WASHINGTON — China, India, Russia and Brazil will have a collective veto over the International Monetary Fund’s use of a $600 billion credit line under an agreement reached this week, Brazil’s representative at the institution said Friday.

The so-called BRIC nations will together have more than 15 percent of votes, the new threshold to block activation of the new credit line, said Paulo Nogueira Batista, Brazil’s executive director at the IMF.

This would put the four-nation group on par with the U.S., Japan and European countries, strengthening their influence two months after Group of 20 leaders agreed to give “underrepresented” emerging economies more clout at the IMF.

Greater formal power for BRIC countries “increases the extent to which all key players see them as crucial to consult, including the senior management of the IMF and senior policy-makers in other major economies,” Ngaire Woods, a professor of international political economy at Oxford University, said Friday. “This is just the beginning of a major reshifting of power at the IMF.”

To obtain the 15 percent of votes, the four countries will need to increase their contribution to the credit line, known as the New Arrangements to Borrow, by at least $10 billion, from the $80 billion that they have already committed.

Brazil raised its pledge to $14 billion from $10 billion Nov. 25 and Finance Minister Alexei Kudrin said Friday that Russia was in talks with the other BRIC nations on boosting funding for the IMF, without specifying what Russia would do.

The agreement on the NAB was struck after a meeting between its current 26 members and 13 potential new participants, the IMF said Nov. 24. It extends an older credit line reserved for severe crises to “as much as $600 billion” as contributing countries agreed to fold their commitments made over the past months into one pool.

The accord goes beyond a pledge by G20 leaders to contribute up to $500 billion to a credit arrangement that’s currently worth $54 billion.

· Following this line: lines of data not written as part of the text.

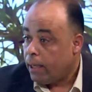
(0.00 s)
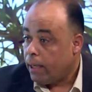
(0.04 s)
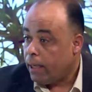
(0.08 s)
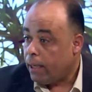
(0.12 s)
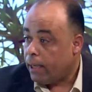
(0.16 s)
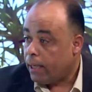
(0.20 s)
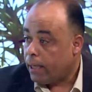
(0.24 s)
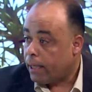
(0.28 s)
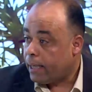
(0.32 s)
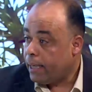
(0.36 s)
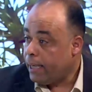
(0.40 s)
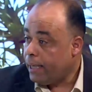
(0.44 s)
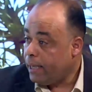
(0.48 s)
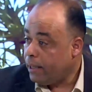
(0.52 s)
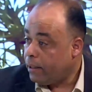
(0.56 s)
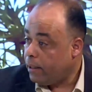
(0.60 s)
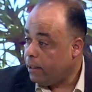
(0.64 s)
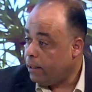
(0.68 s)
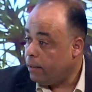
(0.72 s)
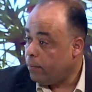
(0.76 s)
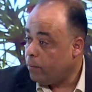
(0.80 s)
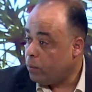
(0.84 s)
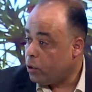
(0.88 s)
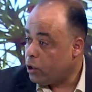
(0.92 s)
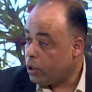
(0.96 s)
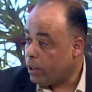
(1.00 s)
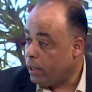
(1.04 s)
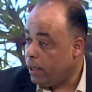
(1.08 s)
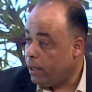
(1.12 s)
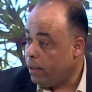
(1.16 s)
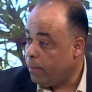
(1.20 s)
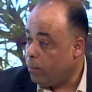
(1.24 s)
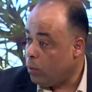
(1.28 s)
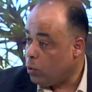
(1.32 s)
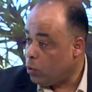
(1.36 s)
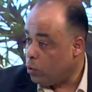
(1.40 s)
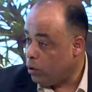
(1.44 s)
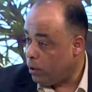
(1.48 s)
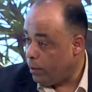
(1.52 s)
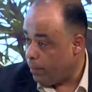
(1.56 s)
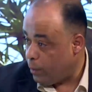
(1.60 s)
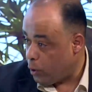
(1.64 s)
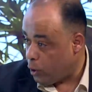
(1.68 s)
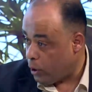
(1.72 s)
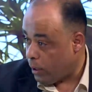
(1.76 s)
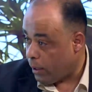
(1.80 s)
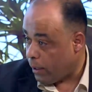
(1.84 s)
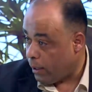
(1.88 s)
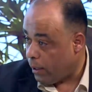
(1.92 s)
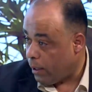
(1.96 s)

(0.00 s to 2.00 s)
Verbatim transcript: آه، كانت المشكله الموجوده بالشرق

The worst financial crisis since the Great Depression prompted more economies to seek aid from the fund, created after World War II to help ensure the stability of the global monetary system.

The agreement “formalizes something that was already beginning to occur in the last year,” Nogueira Batista said. “BRICs were increasingly becoming an effective voice in the fund and in the G20, a voice that’s being taken into account.”

The NAB agreement needs to be approved by the IMF board of executive directors and then by participating countries, and so it won’t come into effect before next year, Andrew Tweedie, who heads the IMF Finance Department, said in a Nov. 20 interview.